Bon pour la planète... et pour le portefeuille des armateurs
"Avec un kite de 320 m2 et un navire de 200 m de long, l’économie en carburant est d’environ 25% sur une traversée de l’Atlantique avec des vents favorables, soit 134 tonnes de CO2. Et quand on sait que 90% du transport de marchandises mondial se fait par voie maritime, que le transport maritime c’est 50% de la consommation d’hydrocarbures au monde et 13% des émissions de gaz à effet de serre, le calcul est vite fait en termes de réduction d’émissions de CO2", a-t-il précisé, tout sourire."Si l'argument écolo ne suffira pas à convaincre les armateurs, je suis sûr que de sérieuses perspectives d'économie y parviendront !"
Des financements et des partenaires
Beyond the sea fait partie des six projets à avoir bénéficié du premier Appel à manifestation d’intérêt (AMI), lancé par l’Ademe (Agence de l’environnement et de la maîtrise de l’énergie) en 2011, dans le cadre du programme "Navires du Futur", visant à faire émerger des projets de navires propres, sûrs et plus économes. A ce titre, il a bénéficié d’une aide de 4,4 millions d’euros pour un budget de 15 millions d’euros sur quatre ans. Parmi les partenaires du projet, le centre de recherche de l’école d’ingénieurs Ensta Bretagne et l’armateur CMA-CGM, numéro trois mondial du transport maritime par conteneurs. Le groupe phocéen compte d'ailleurs mettre à la disposition de Beyond the Sea un cargo, sur une ligne régulière, afin de tester le dispositif.
Lutter contre le réchauffement climatique
"Utiliser un appoint avec le vent aurait un impact assez considérable pour réduire la pollution de CO2 et donc protéger aussi la stabilité du climat", Yves Parlier
Lancé en septembre 2014 et testé sur un chalutier de 90 tonnes, le kite d'Yves Parlier, devrait devenir, d'ici quatre ans, une aile géante de 200 m2, capable de tracter des navires de 18 à 60 mètres, essentiellement des navires de pêche ou de grande plaisance, avant la conception d’une voile encore plus énorme, de 800 m2 destiné aux cargos.
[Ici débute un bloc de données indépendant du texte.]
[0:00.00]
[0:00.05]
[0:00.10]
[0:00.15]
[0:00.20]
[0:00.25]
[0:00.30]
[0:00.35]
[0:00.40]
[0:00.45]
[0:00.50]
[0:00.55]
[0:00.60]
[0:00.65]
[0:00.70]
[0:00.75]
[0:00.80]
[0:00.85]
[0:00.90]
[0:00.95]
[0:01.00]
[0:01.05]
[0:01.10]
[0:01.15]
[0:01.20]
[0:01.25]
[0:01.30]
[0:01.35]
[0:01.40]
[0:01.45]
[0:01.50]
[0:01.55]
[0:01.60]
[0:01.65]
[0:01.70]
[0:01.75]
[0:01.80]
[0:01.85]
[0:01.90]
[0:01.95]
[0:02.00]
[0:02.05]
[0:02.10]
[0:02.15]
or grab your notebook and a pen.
Le kite, arme fatale contre le réchauffement climatique, avenir vert du transport maritime... et de la voile ? "Si jamais je re-naviguais sur des bateaux de course, ça serait tracté par un kite !", a lancé avec humour en conclusion le navigateur, ingénieur de formation.
►PLUS D'INFO
- D'autres systèmes de propulsion éoliens sont étudiés dans le monde. Il y a notamment celui qui consiste à équiper des cargos d’ailes rigides rétractables ou la technique dite des "rotors Flettner, connue depuis près d’un siècle mais qui n’a jamais vraiment abouti si ce n’est sur l’Alcyone du commandant Cousteau. La société allemande SkySails a déjà équipé quatre cargos de ce type d’ailes, les premiers et seuls à l’avoir été jusqu’à ce jour dans le monde, selon elle. Selon Stephan Wrage, directeur de la société, « Dans de bonnes conditions de vent, le système permet d’économiser jusqu’à 10 tonnes de fioul par jour soit plus de 5.000 dollars et plus de 30 tonnes d’émissions de CO2."